In 2008, he moved to China, where he taught finance at two universities, the University of Nottingham Ningbo China and New York University Shanghai, as well as held a number of short-term appointments at Zhejiang University (Hangzhou) and Southwestern University of Finance and Economics (Chengdu).

Geraci's research work has focused on the impact of macroeconomic policies on the development of society, with a particular focus on the impact of these policies on the weakest segments of the population. He has always held a cautious view on market liberalism, considering it, on the one hand, useful for the development of economies, but also the cause of serious income inequalities and other redistributive effects of wealth.

To better analyse the socio-economic conditions of low-income groups, he conducted a study on microcredit in China, published by the Global Policy Institute in London, and produced a documentary on the conditions of peasants in China, touching on topics such as agrarian reform and migration to urban centres. His interest in social issues, typically of the historical left-wing tradition, is also present in his proposal to introduce in Italy an advanced form of Universal Basic Income, conceived as a response to stem those negative effects of globalization.

== Political career ==
Close to the Lega, he collaborated with Matteo Salvini and participated in some party initiatives, proposing the Chinese economy as a model for Italy. He also theorized the compatibility between the Universal Basic Income proposed by the Five Star Movement (the so-called Reddito di cittadinanza, actually, technically, a guaranteed minimum income) and the flat tax proposed by the League, supporting, after the 2018 political elections, the possibility of an alliance between the two parties, as it then did turn out to be the case. He was therefore appointed Undersecretary of State in the Ministry of Economic Development in the first Conte cabinet, supported by a coalition between M5S and Lega, from 2018 to 2019.
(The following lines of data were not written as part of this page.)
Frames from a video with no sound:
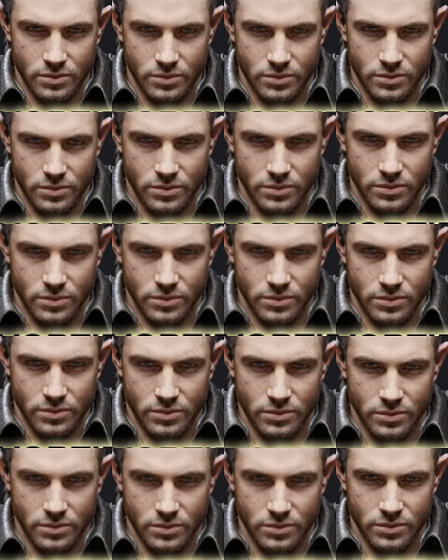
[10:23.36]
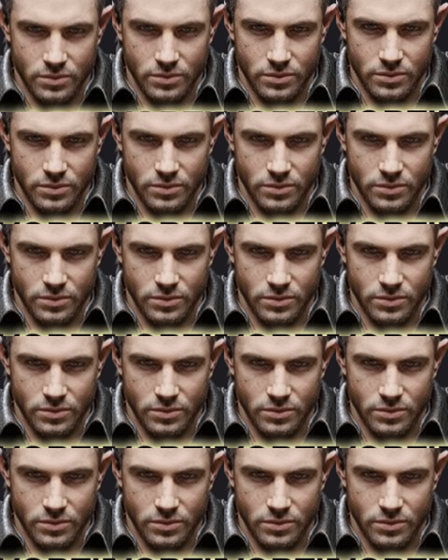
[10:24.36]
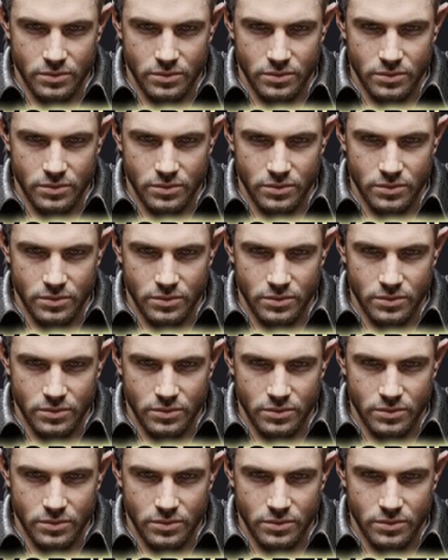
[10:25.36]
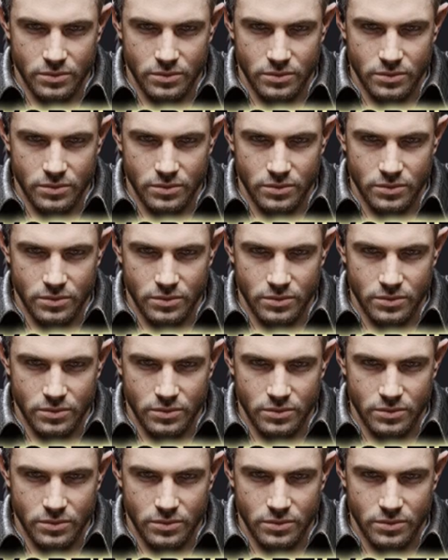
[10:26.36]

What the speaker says: Nobody speaks.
During the experience of the M5S–Lega coalition government, Geraci was the main architect of the signing of the memorandum of Italy's accession to the "New Silk Road", the geo-economic project of infrastructural and commercial connectivity with Chinese traction initially contested by the European Union and by the United States, but supported by President Mattarella. Geraci was one of the main negotiators of the agreement, aimed at facilitating the access of Italian companies to the markets of Asia and Africa, improving trade, and reciprocal investment.

Recently, he has been appointed as the Head of the Foreign Affairs and International Trade Department of Independence Movement, a newly formed Italian political movement. The primary objective of this movement is to bridge the gap between the West and East within the context of the evolution towards a multipolar world.

He holds the position of visiting professor in Finance and Economics at New York University Shanghai and is an honorary professor at Peking University. He speaks five languages and is a frequent guest on international media and conferences.

== Honours ==
In 2015, he also received, from President of Italy Sergio Mattarella, the honour of Knight of the Order of the Star of Italy for having contributed to the spread of knowledge of China in Italy.

He has also been knighted by the President of Georgia, Giorgi Margvelashvili.